*What you are asked to do*
For the listing below, output exactly the lines from the line with "[0:00.00-0:00.40]" up to and including the line with "Word for word: strengthening", and no other lines.

Segment Start: Supplied information

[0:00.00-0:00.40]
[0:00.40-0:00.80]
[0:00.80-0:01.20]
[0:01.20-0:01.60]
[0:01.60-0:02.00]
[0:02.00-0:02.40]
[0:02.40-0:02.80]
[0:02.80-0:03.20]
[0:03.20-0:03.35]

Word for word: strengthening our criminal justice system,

Segment End: Supplied information
Segment Start: Supplied information

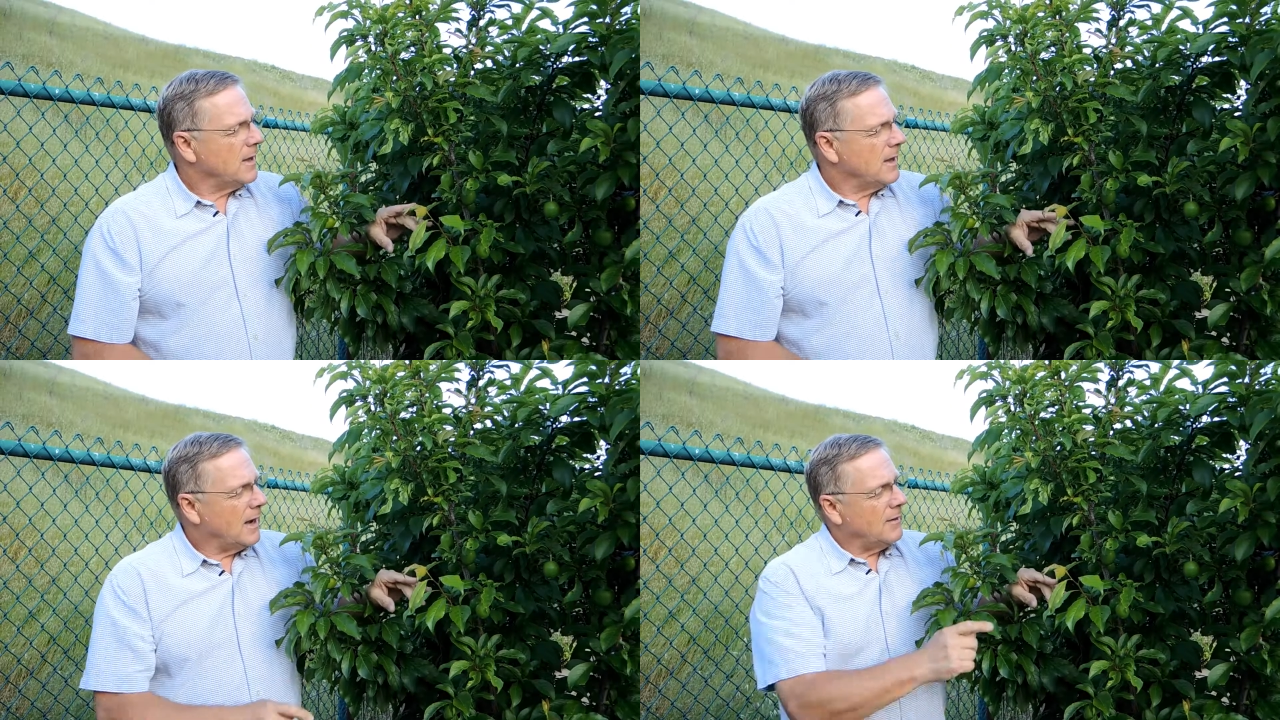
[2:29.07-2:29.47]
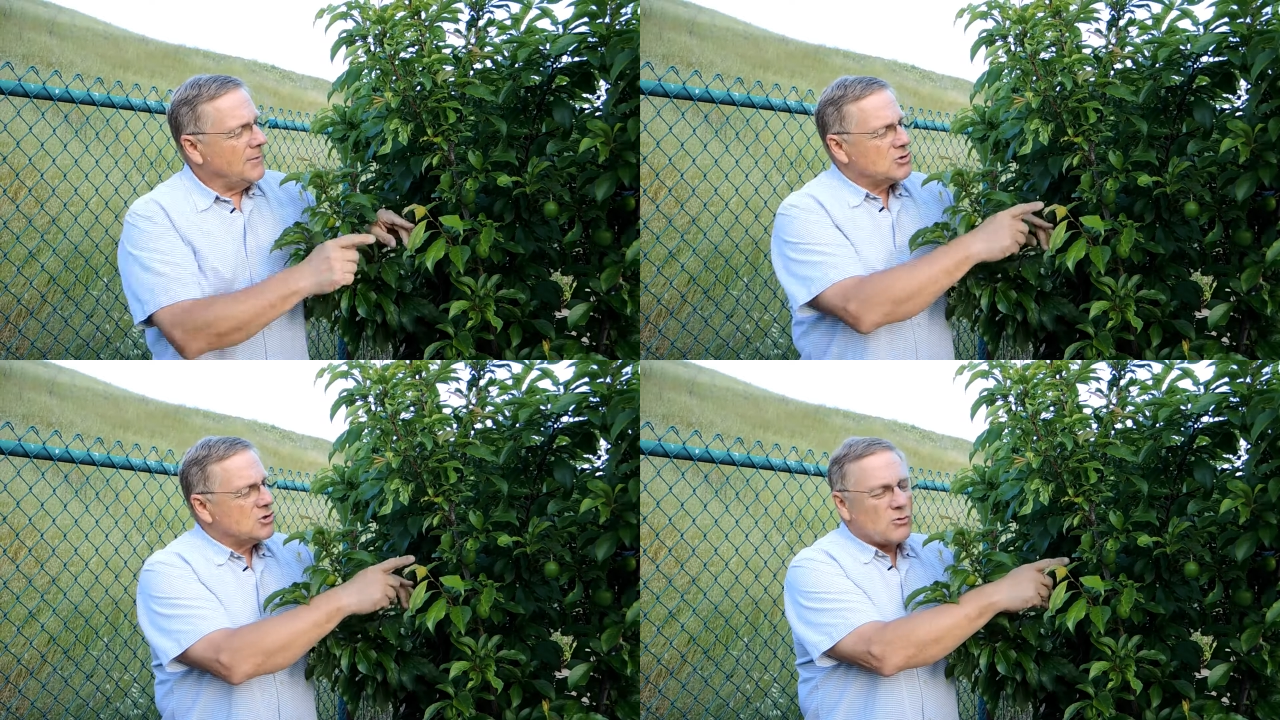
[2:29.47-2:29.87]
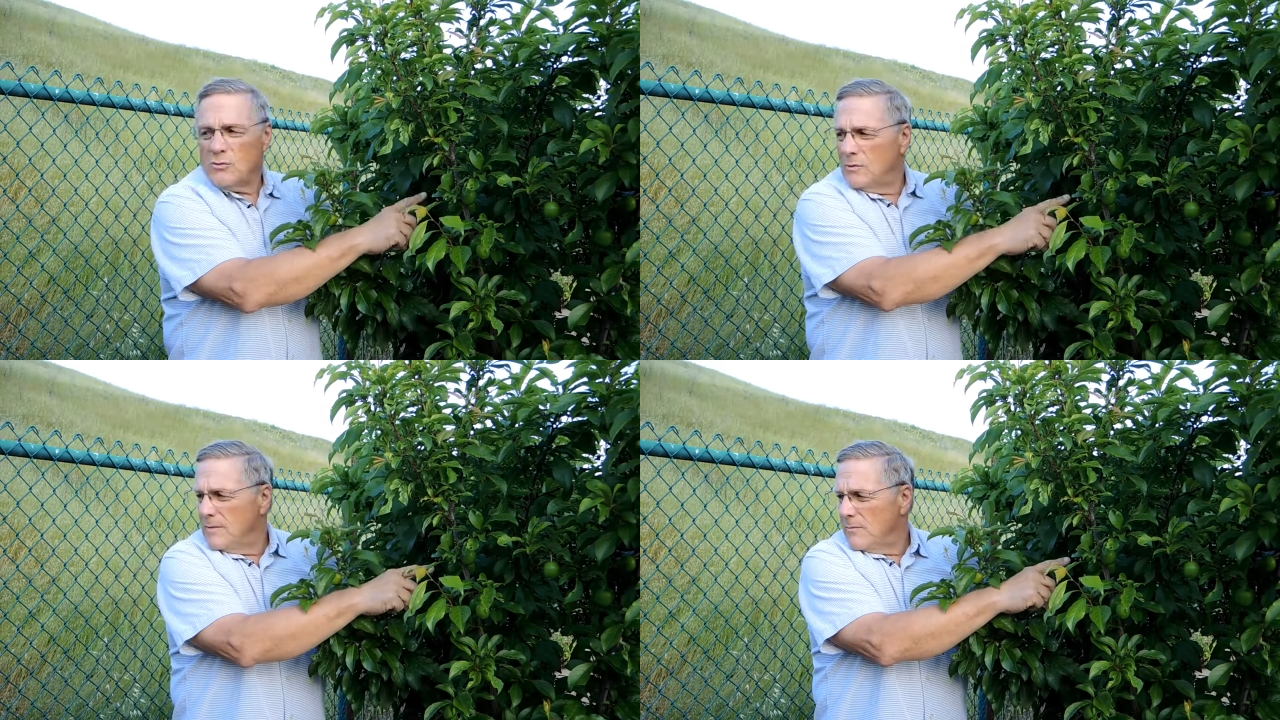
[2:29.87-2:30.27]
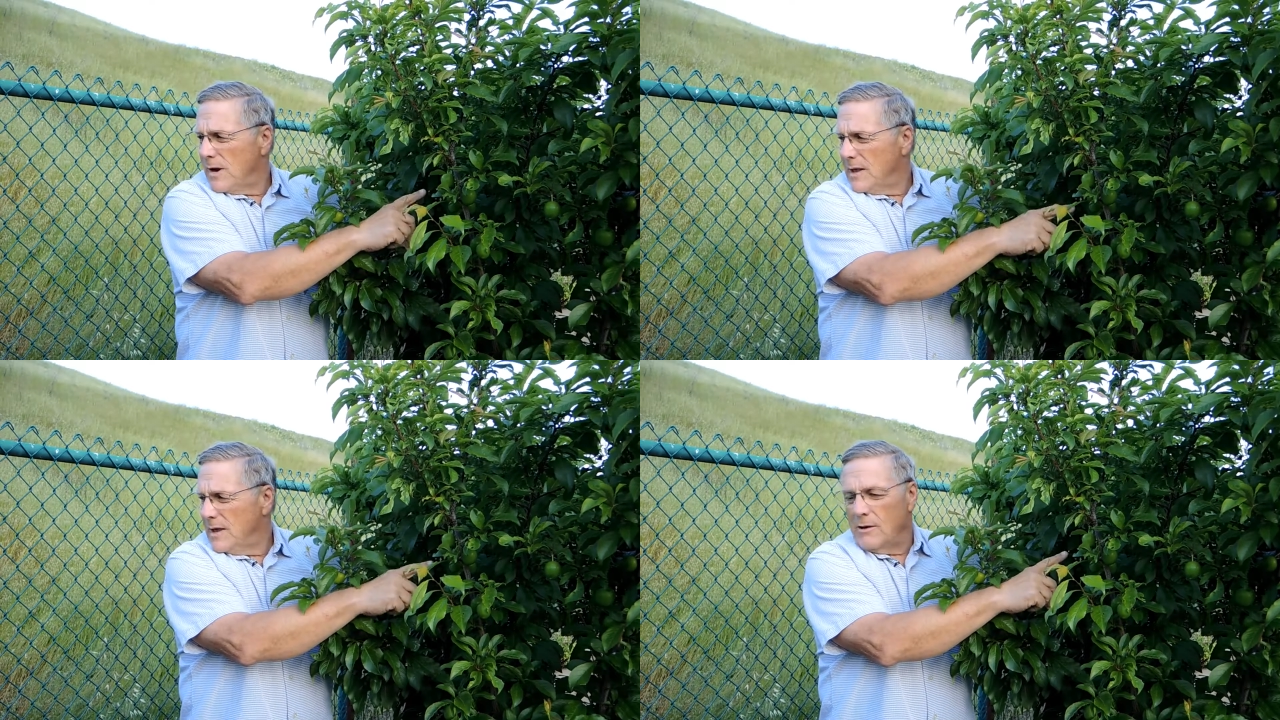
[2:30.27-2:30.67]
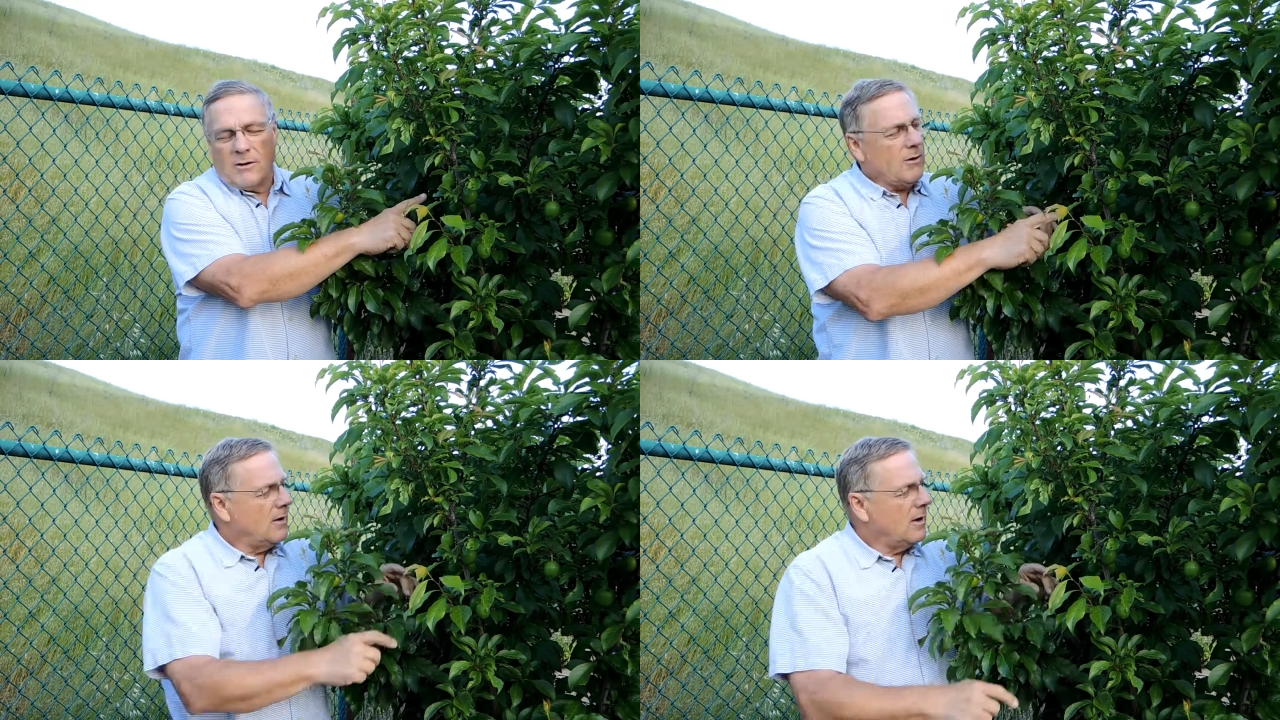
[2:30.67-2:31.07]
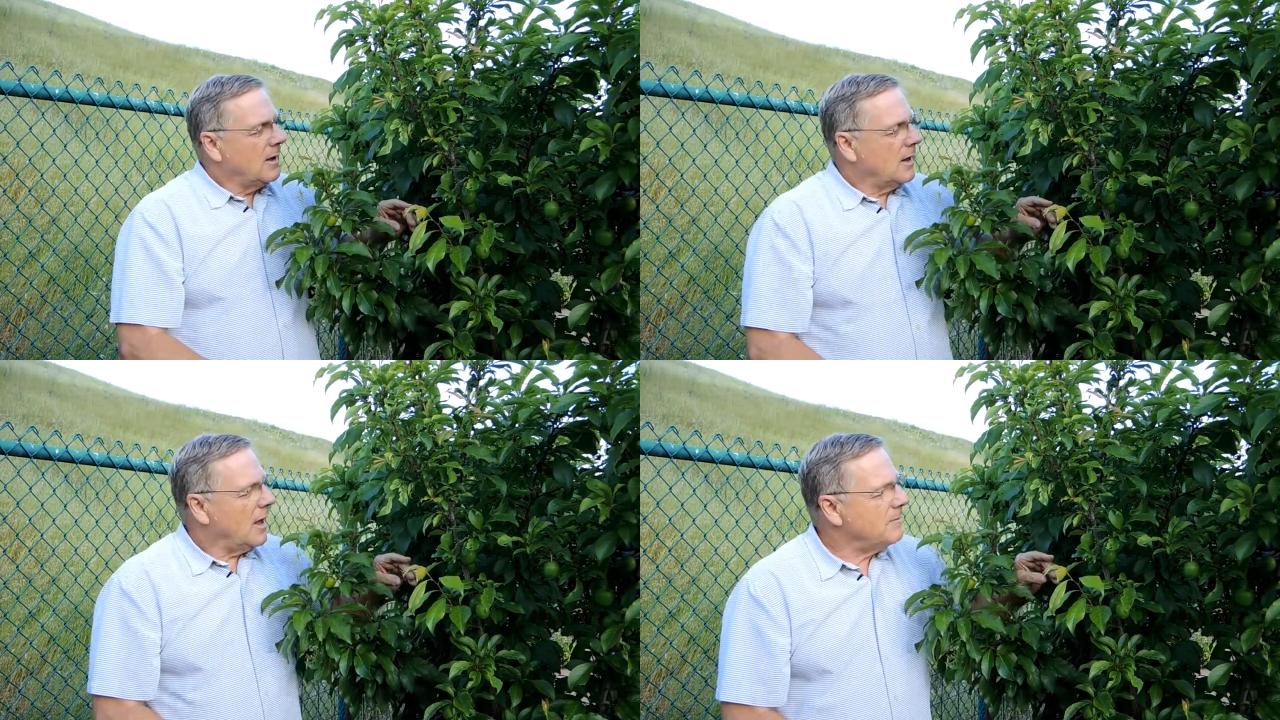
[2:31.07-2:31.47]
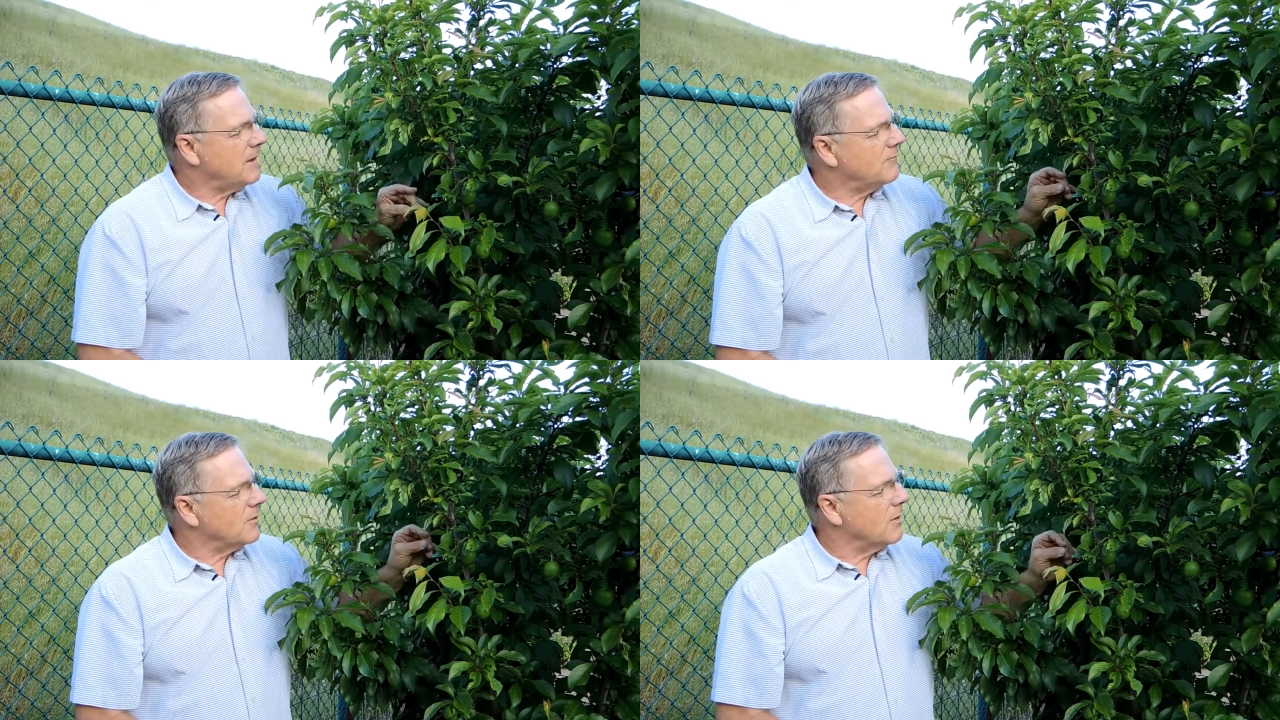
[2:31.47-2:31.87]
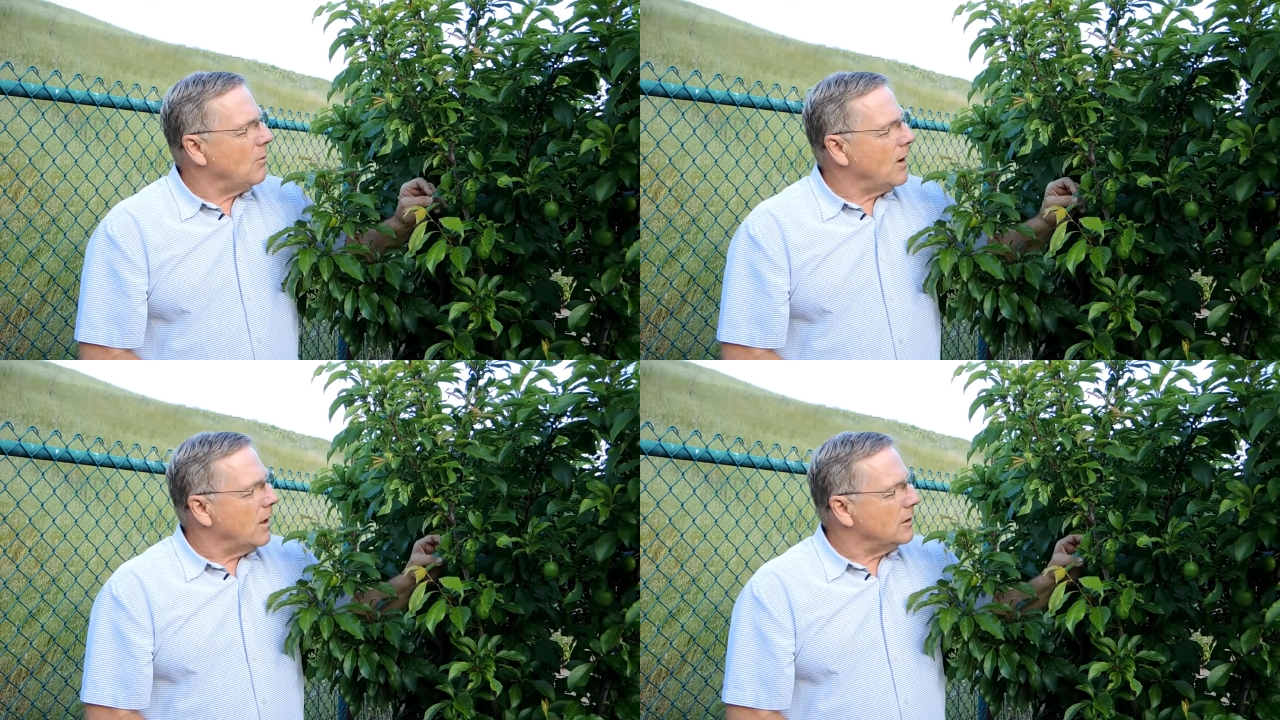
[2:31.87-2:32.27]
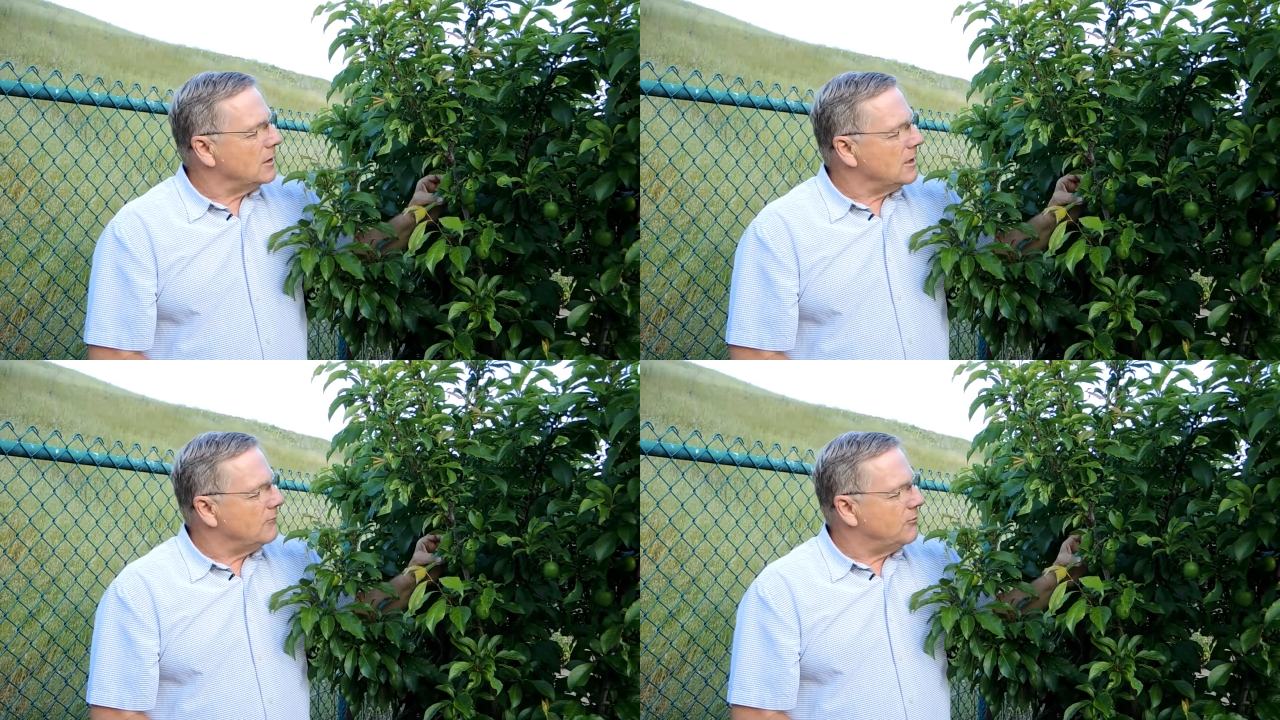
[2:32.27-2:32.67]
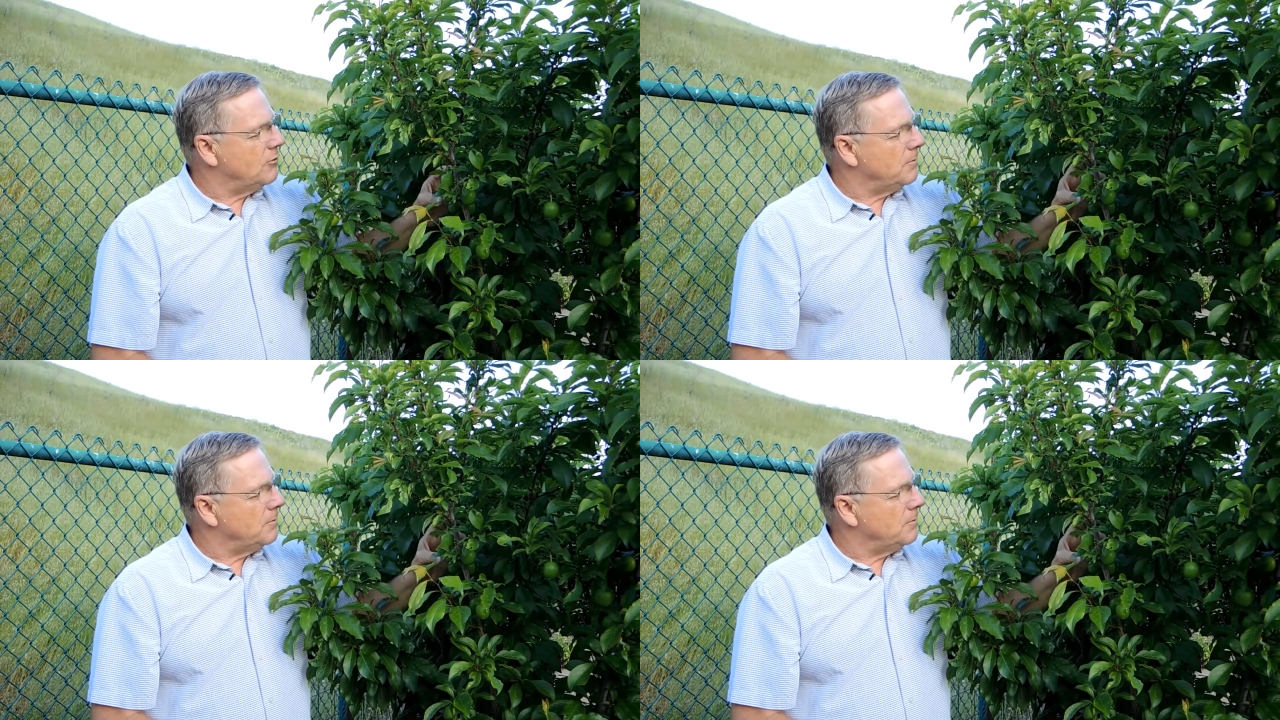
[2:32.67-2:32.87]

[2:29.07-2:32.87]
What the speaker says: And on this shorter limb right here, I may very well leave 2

Segment End: Supplied information

*Answer box*
[0:00.00-0:00.40]
[0:00.40-0:00.80]
[0:00.80-0:01.20]
[0:01.20-0:01.60]
[0:01.60-0:02.00]
[0:02.00-0:02.40]
[0:02.40-0:02.80]
[0:02.80-0:03.20]
[0:03.20-0:03.35]

Word for word: strengthening our criminal justice system,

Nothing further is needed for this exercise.